• Required work
What lines in the records below include the word "with"? Return each one.

• Data records
········

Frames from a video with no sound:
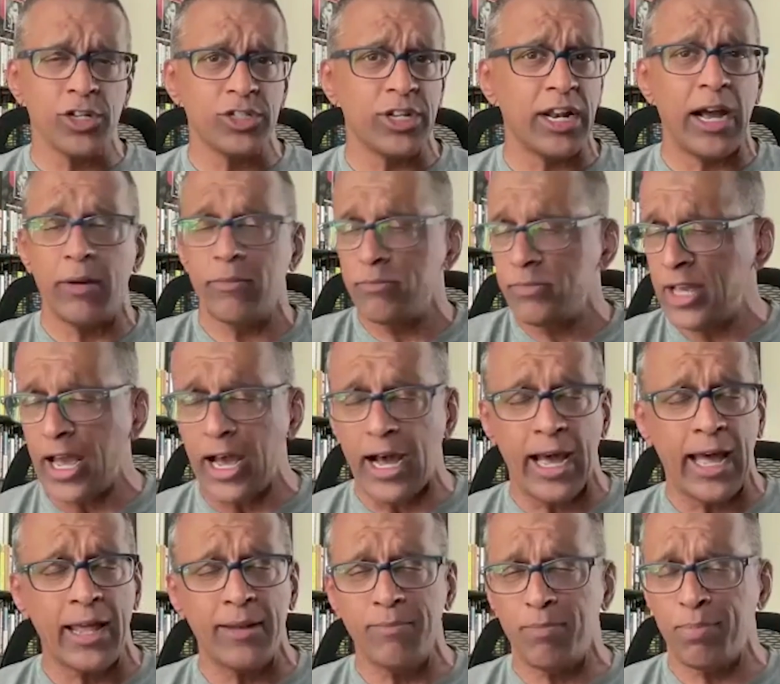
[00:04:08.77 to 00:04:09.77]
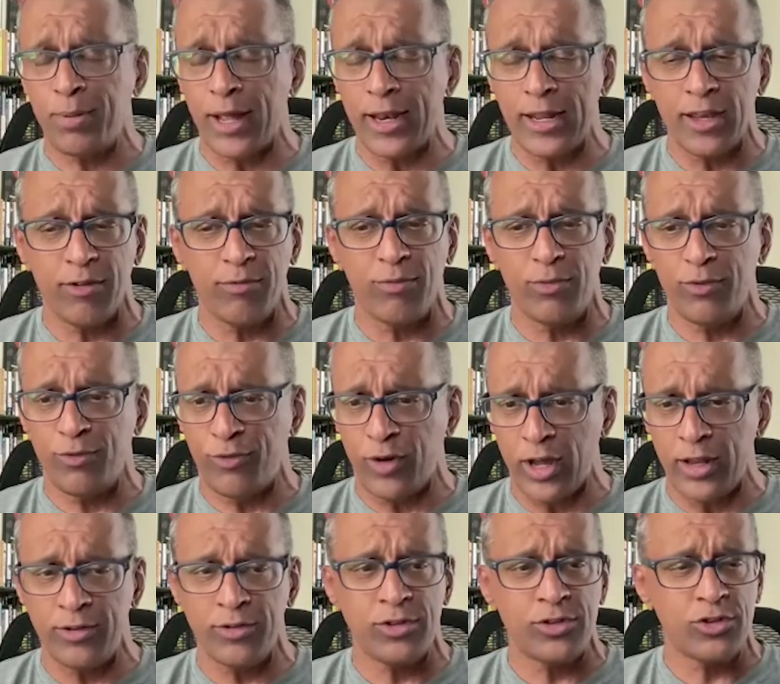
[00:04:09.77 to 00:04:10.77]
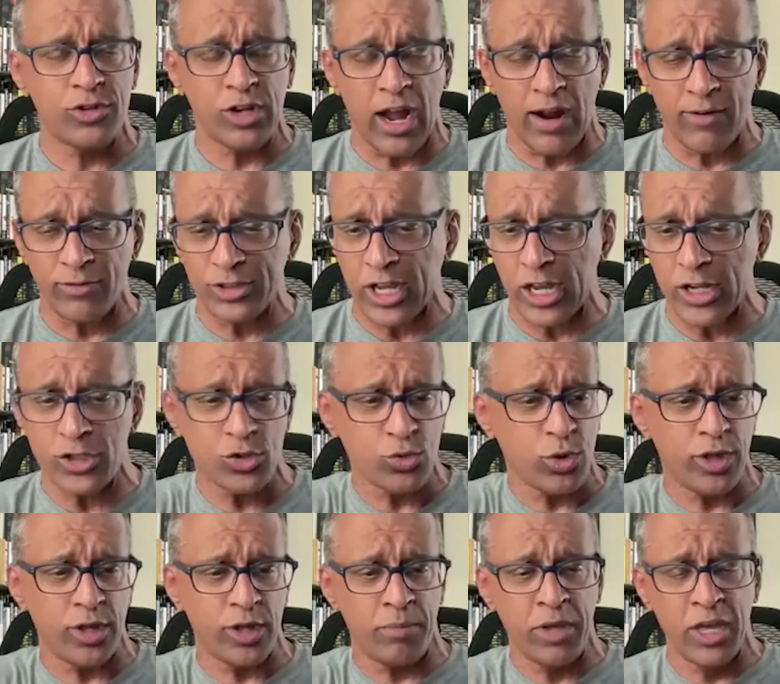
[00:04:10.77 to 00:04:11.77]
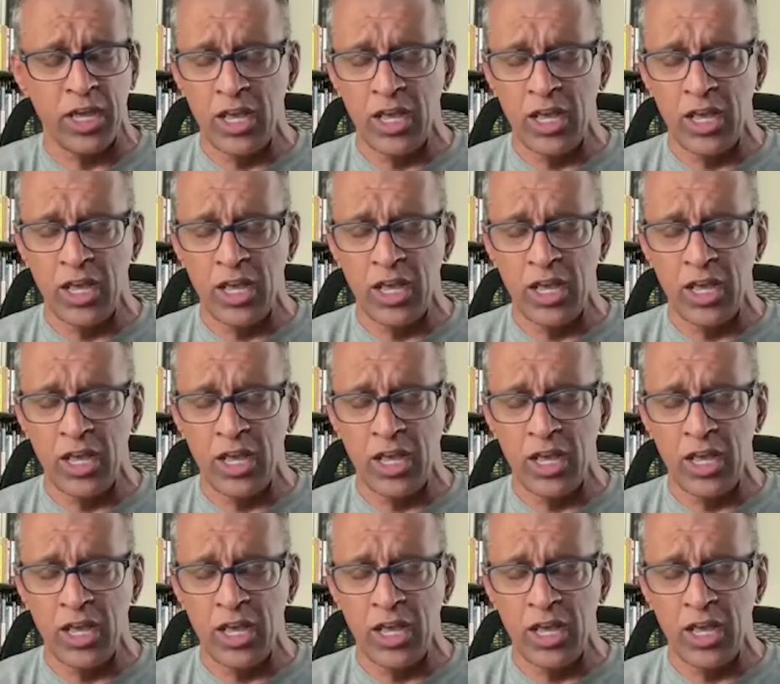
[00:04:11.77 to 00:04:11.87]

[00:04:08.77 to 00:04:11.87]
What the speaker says: and I had plenty of fun conversations with him.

········

• Expected answer
Frames from a video with no sound:
What the speaker says: and I had plenty of fun conversations with him.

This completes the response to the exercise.